Empresa britânica revelará tecnologia para voos com emissão zero de carbono na Cop26

A empresa ainda não identificada afirma que pode permitir voos “limpos” operando com amônia líquida até 2030

Uma empresa britânica que está sendo lançada na cúpula da Cop26 na sexta-feira vai revelar a tecnologia que afirma permitir que voos com emissão zero de carbono rodando com amônia líquida até 2030.

O objetivo é construir reatores leves para “quebrar” a substância química para produzir hidrogênio para queimar como combustível, um projeto que poderia permitir que aviões existentes fossem modificados para armazenar amônia líquida em vez de querosene.

O hidrogênio é atualmente visto como o único combustível “limpo” possível para a futura aviação de longo curso, mas a dificuldade de armazená-lo com segurança em tanques de combustível, seja como gás ou líquido altamente resfriado, significa que os fabricantes aeroespaciais argumentaram que aviões muito diferentes seriam precisava.

Pequenos reatores podem ser adaptados em aviões de passageiros para permitir que o hidrogênio seja obtido da amônia, de acordo com cientistas do Conselho de Instalações de Ciência e Tecnologia, financiado pelo estado do Reino Unido, que demonstraram que uma mistura de amônia rachada pode queimar com propriedades semelhantes às do querosene normalmente usado como combustível de aviação.

A nova joint venture, ainda sem nome, combinará suas descobertas com a tecnologia de motor de foguete da Reaction Engines, com financiamento inicial do investidor de tecnologia limpa IP Group.

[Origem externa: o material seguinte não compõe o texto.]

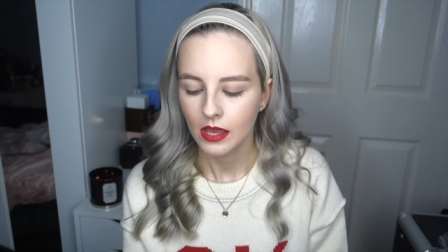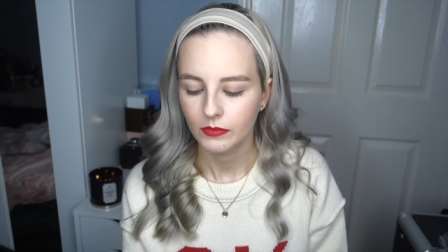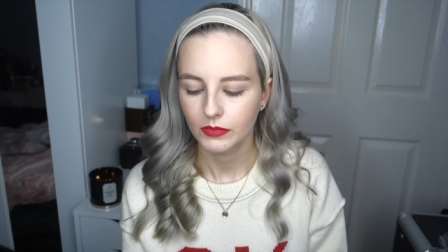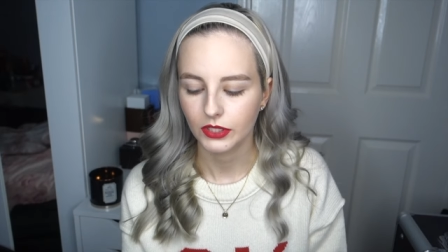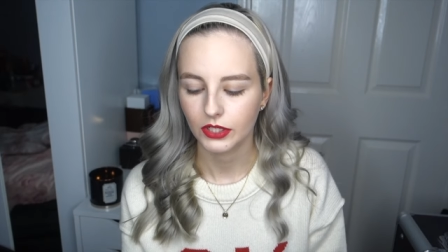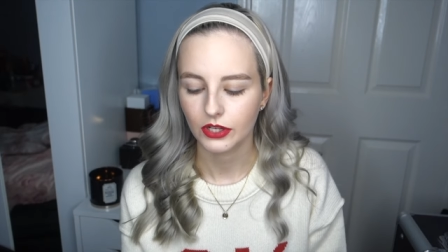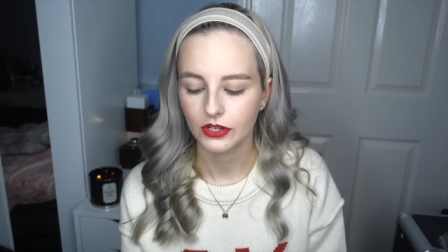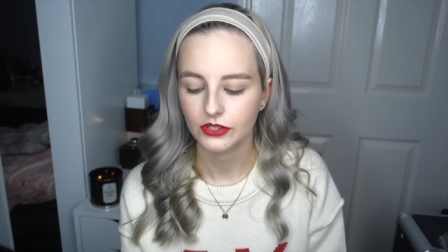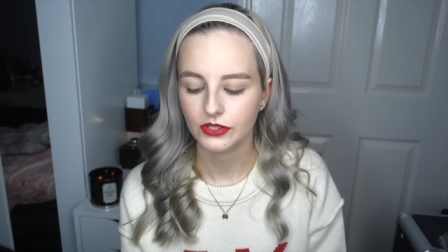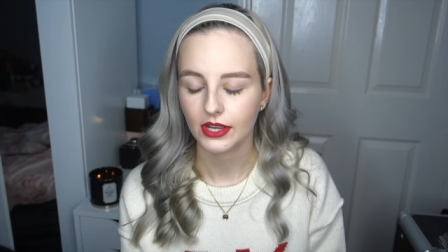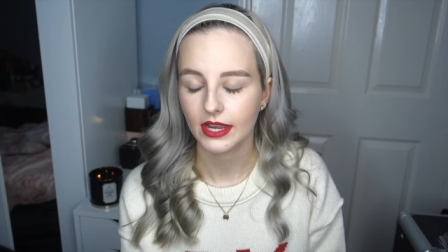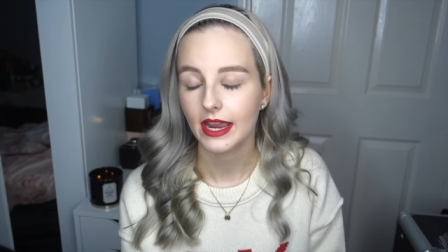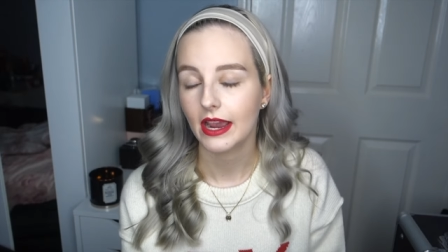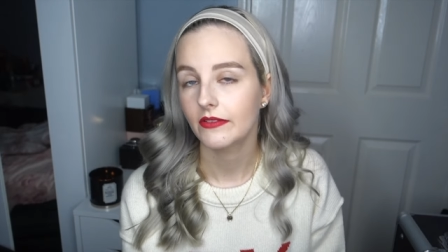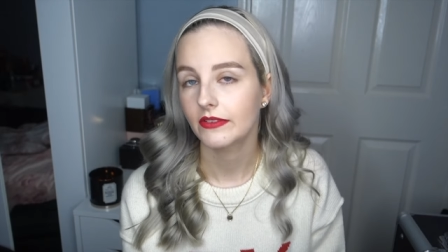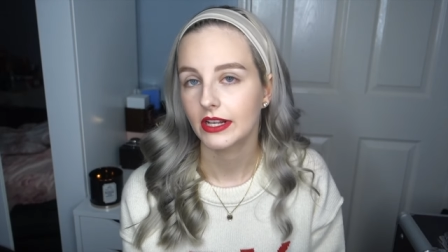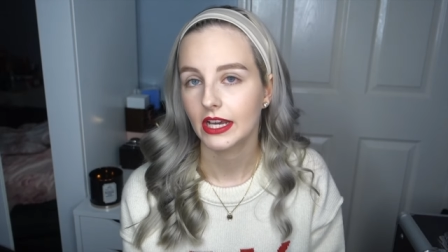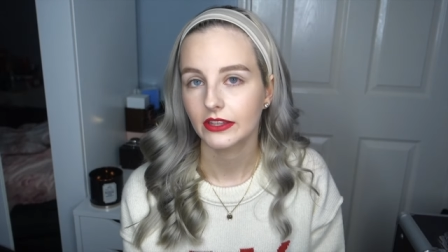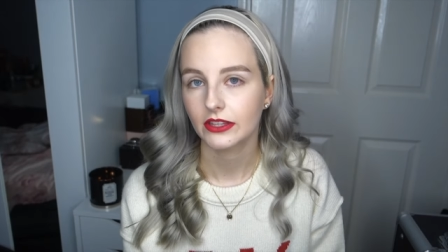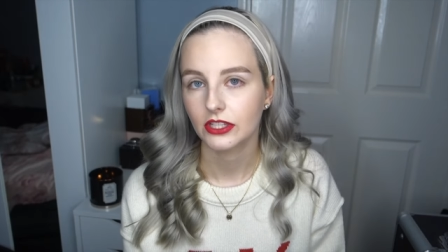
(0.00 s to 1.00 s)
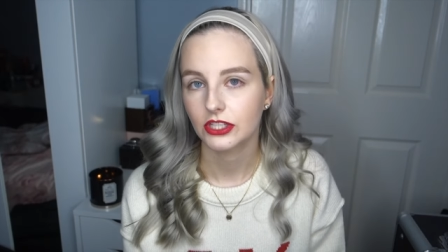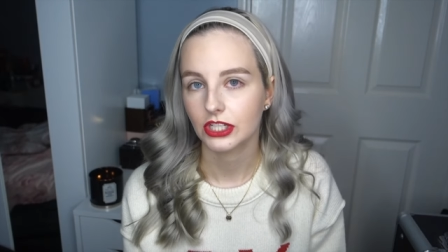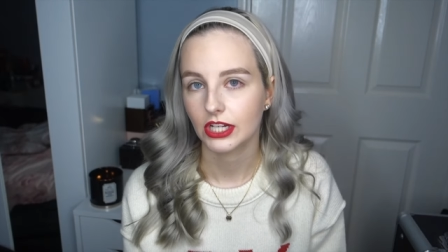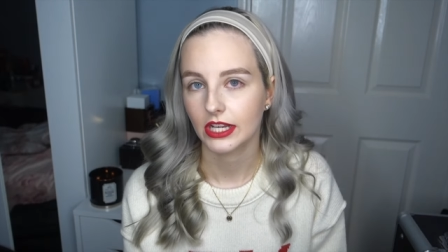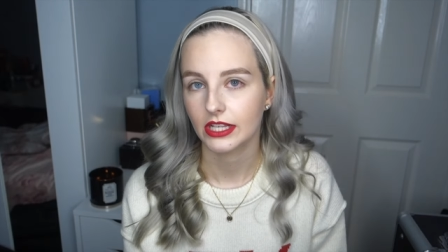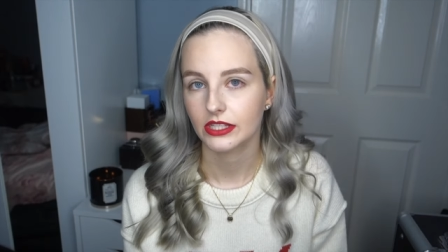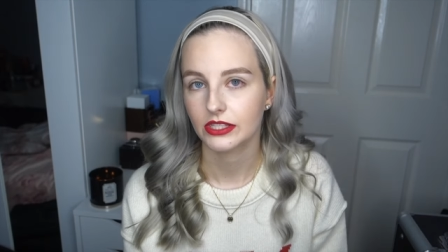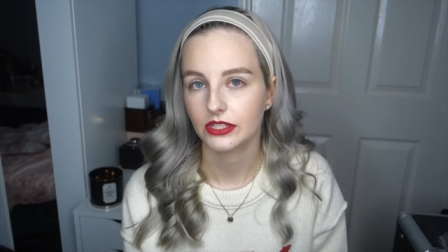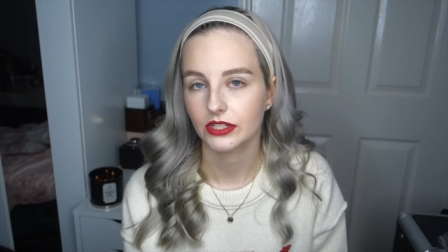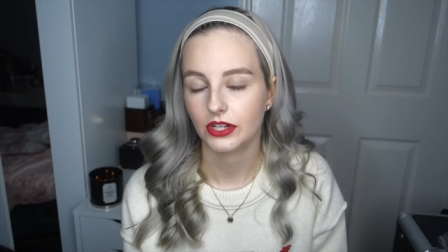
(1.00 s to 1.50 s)
because I haven't had the
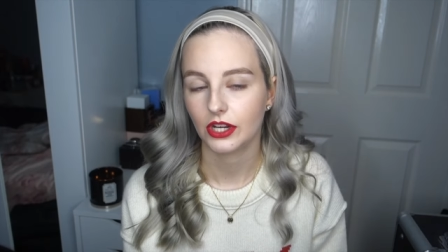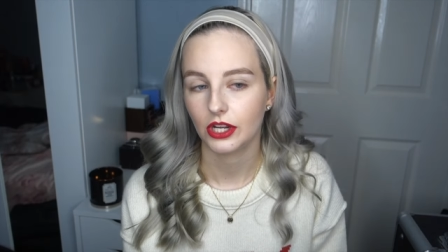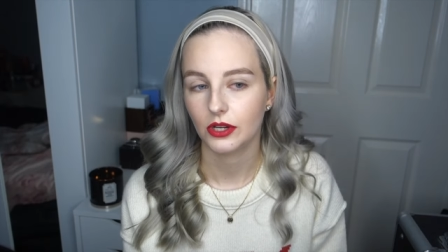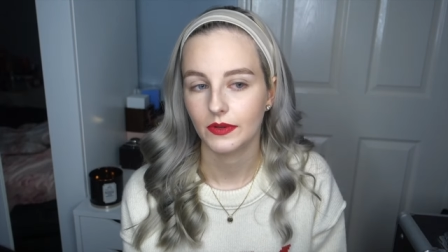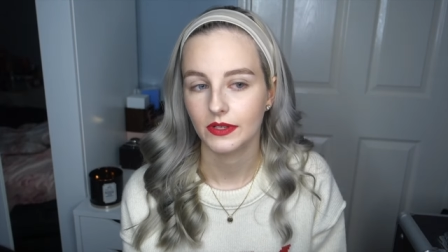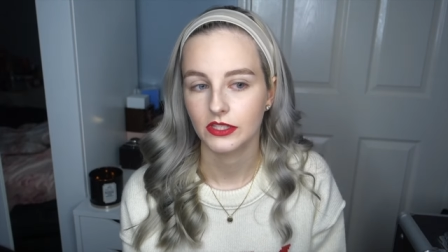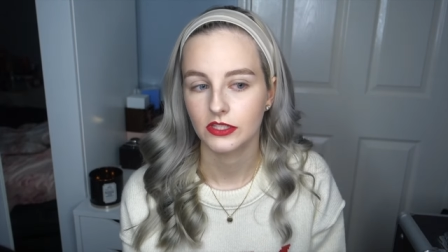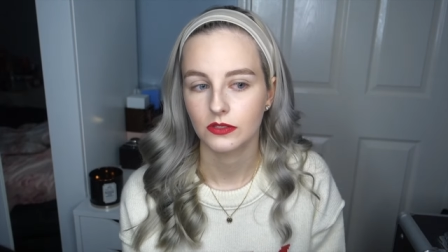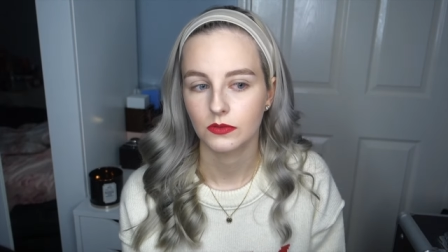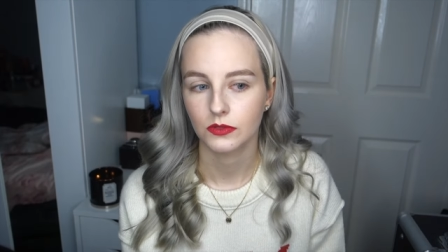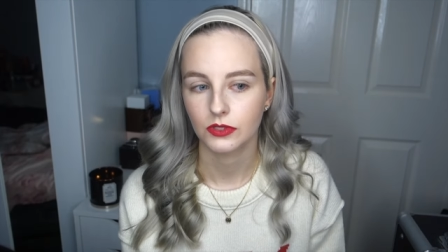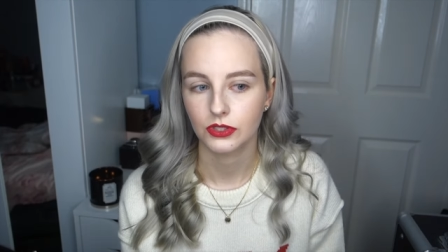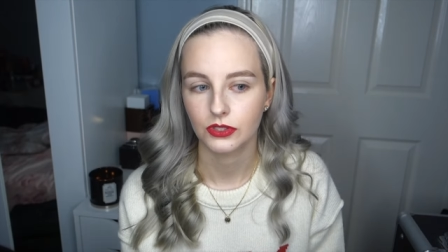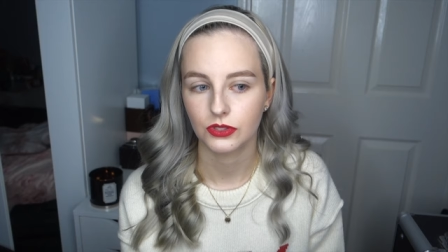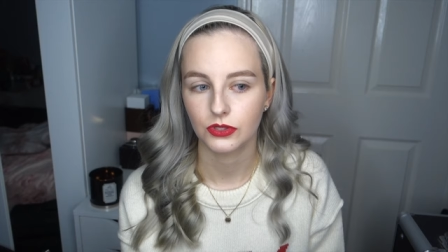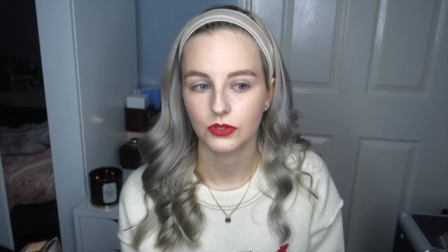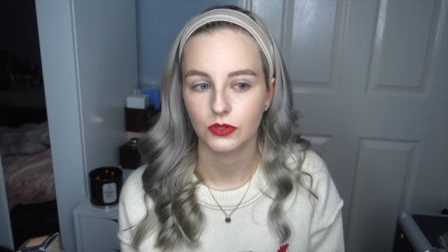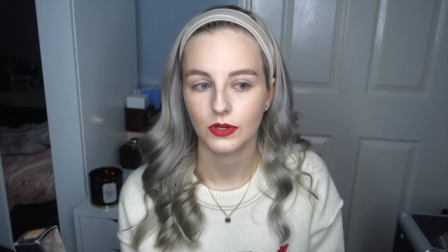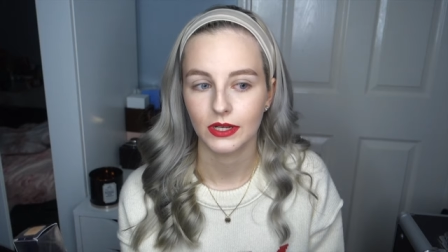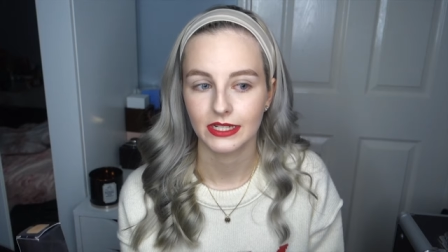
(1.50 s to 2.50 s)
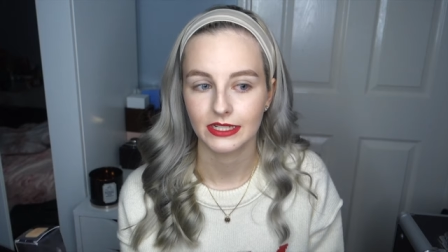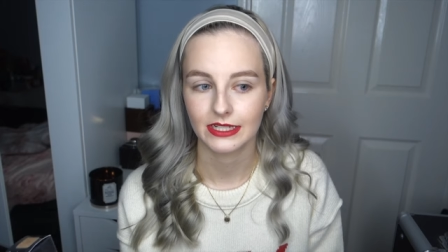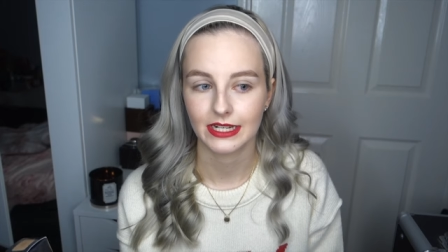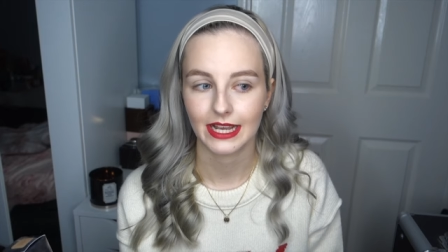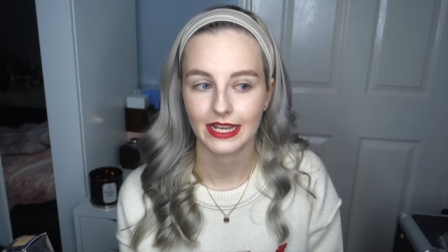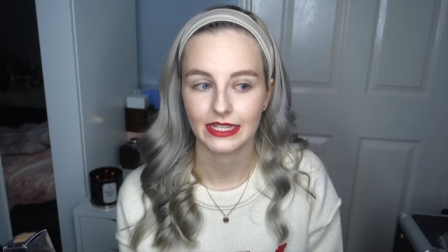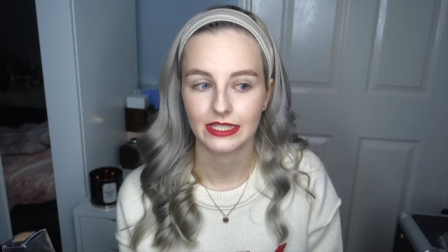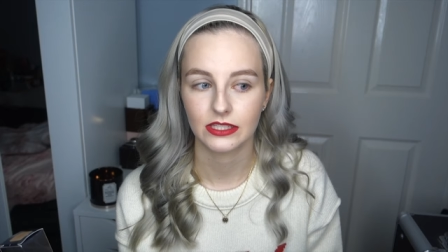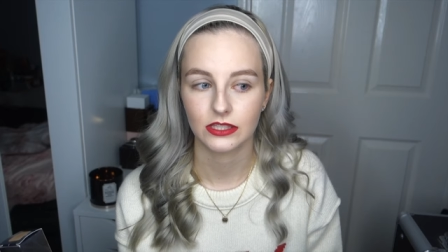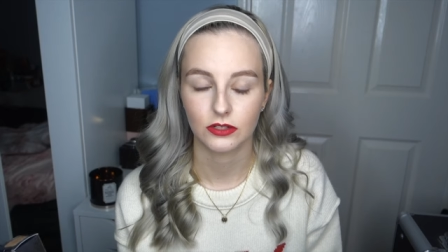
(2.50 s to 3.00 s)
chance to go into a store and
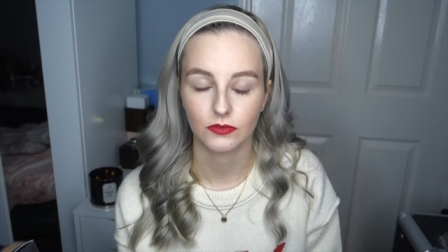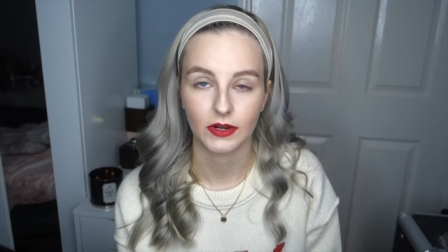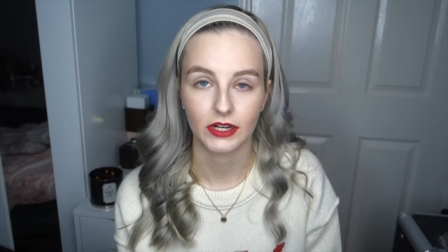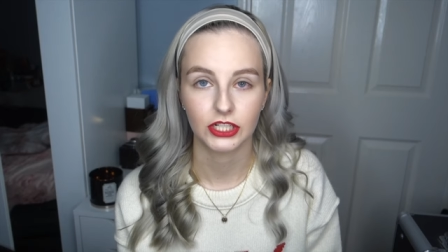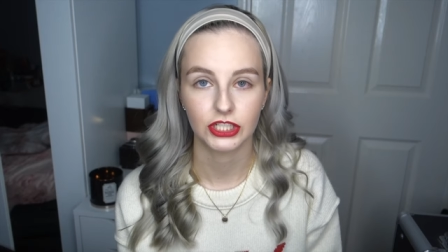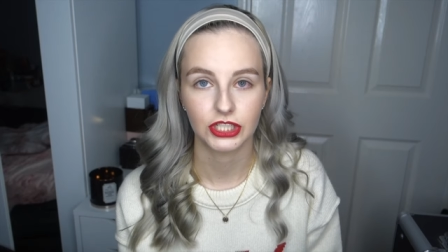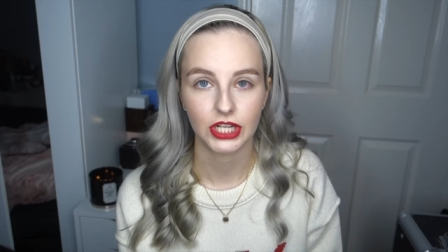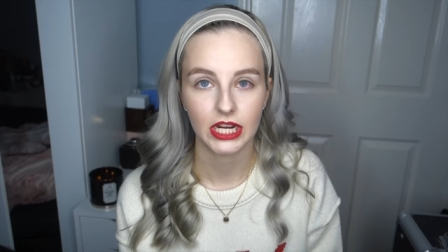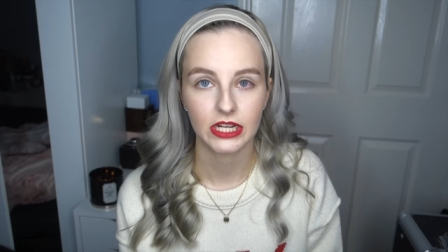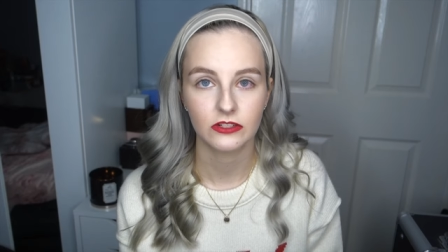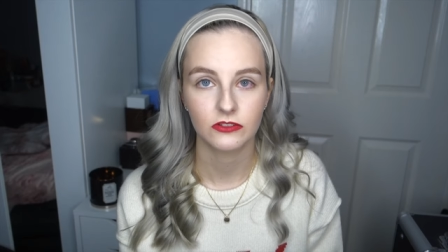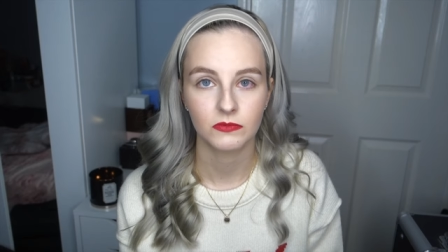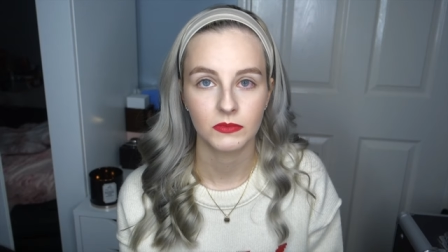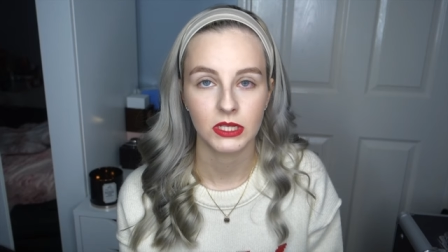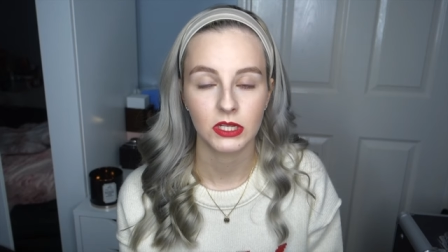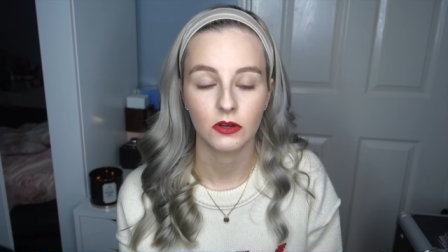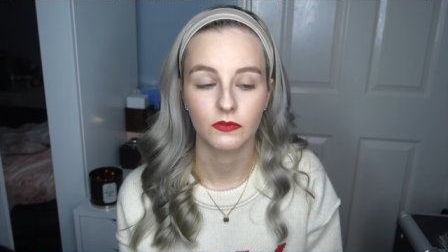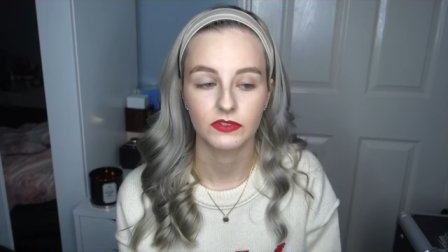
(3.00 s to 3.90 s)
test the right shade for me.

Eles acreditam que o primeiro setor a adotar sua tecnologia é o transporte marítimo. A amônia já foi vista como um combustível mais limpo para o setor marítimo e poderia ser um combustível prontamente disponível, como um produto que atualmente é amplamente transportado e armazenado em todo o mundo.

No entanto, a maior parte da amônia do mundo é produzida a partir de combustíveis fósseis em um processo de uso intensivo de energia que é responsável por 1-2% das emissões globais de carbono. Para ser verdadeiramente neutro em carbono, a nova aeronave teria que funcionar com “amônia verde” , produzida a partir da água e do ar usando energia renovável .

O cracking da amônia usando os reatores do avião produz hidrogênio e nitrogênio, e as emissões são água e óxidos nitrosos (NOx). O NOx é um gás de efeito estufa indireto e pode levar à formação de poluentes atmosféricos prejudiciais à saúde , como partículas em suspensão.

O custo da amônia, ou hidrogênio, superaria em muito o querosene como combustível para aviação, mas as empresas esperam que os impostos e a legislação sobre o carbono alterem a economia futura.

A aviação e o transporte marítimo respondem atualmente por 5% das emissões mundiais de CO2 e espera-se que seu impacto cresça sem mudanças tecnológicas ou comportamentais significativas.

O governo britânico criou no ano passado um jet zero Council com o objetivo de descarbonizar o vôo, com Boris Johnson sugerindo que o Reino Unido poderia construir um avião transatlântico de emissão zero real até 2050 .

A indústria assinou um compromisso líquido zero para 2050, que depende fortemente de combustíveis sustentáveis ​​e de compensação. O cracking de amônia a bordo, se for viável, pode gerar um vôo zero carbono 20 anos antes, sugere a nova joint venture, embora ainda haja grandes desafios para descarbonizar a produção de amônia, reduzir NOx e combater os efeitos dos rastros de aeronaves que contribuem para o aquecimento global .

Bill David, membro sênior do STFC e professor de química de materiais de energia em Oxford, disse: “Estou entusiasmado com o impacto que nossa tecnologia pode ter ao permitir transições de baixo impacto em setores de energia difíceis de reduzir.

“Jogando com as forças complementares de amônia e hidrogênio, nossa tecnologia de cracker pode contar com a infraestrutura global de amônia para fornecer, em escala, combustíveis de amônia-hidrogênio combinados que imitam o desempenho do combustível fóssil e oferecem soluções de energia adaptadas a preços acessíveis.”

David disse que eles estavam “em uma jornada” para mostrar que as emissões de NOx poderiam ser reduzidas com a mistura e as temperaturas certas. A própria amônia é uma grande parte do AdBlue usada para reduzir as emissões de NOx dos motores de combustão a diesel.

Robert Trezona, chefe da Cleantech, IP Group, disse que a combinação de tecnologias foi “um grande avanço” com “uma infinidade de aplicações”. Ele acrescentou: “Esta é uma combinação incrível e confiável de ciência e engenharia … é uma coisa possível.”

A empresa terá como objetivo levantar dezenas de milhões em financiamento de outros investidores no próximo ano para construir demonstrações em maior escala – inicialmente muito no terreno, Trezona disse: “Isso funciona – mas sabemos que precisamos mostrar hardware para obter investimento.”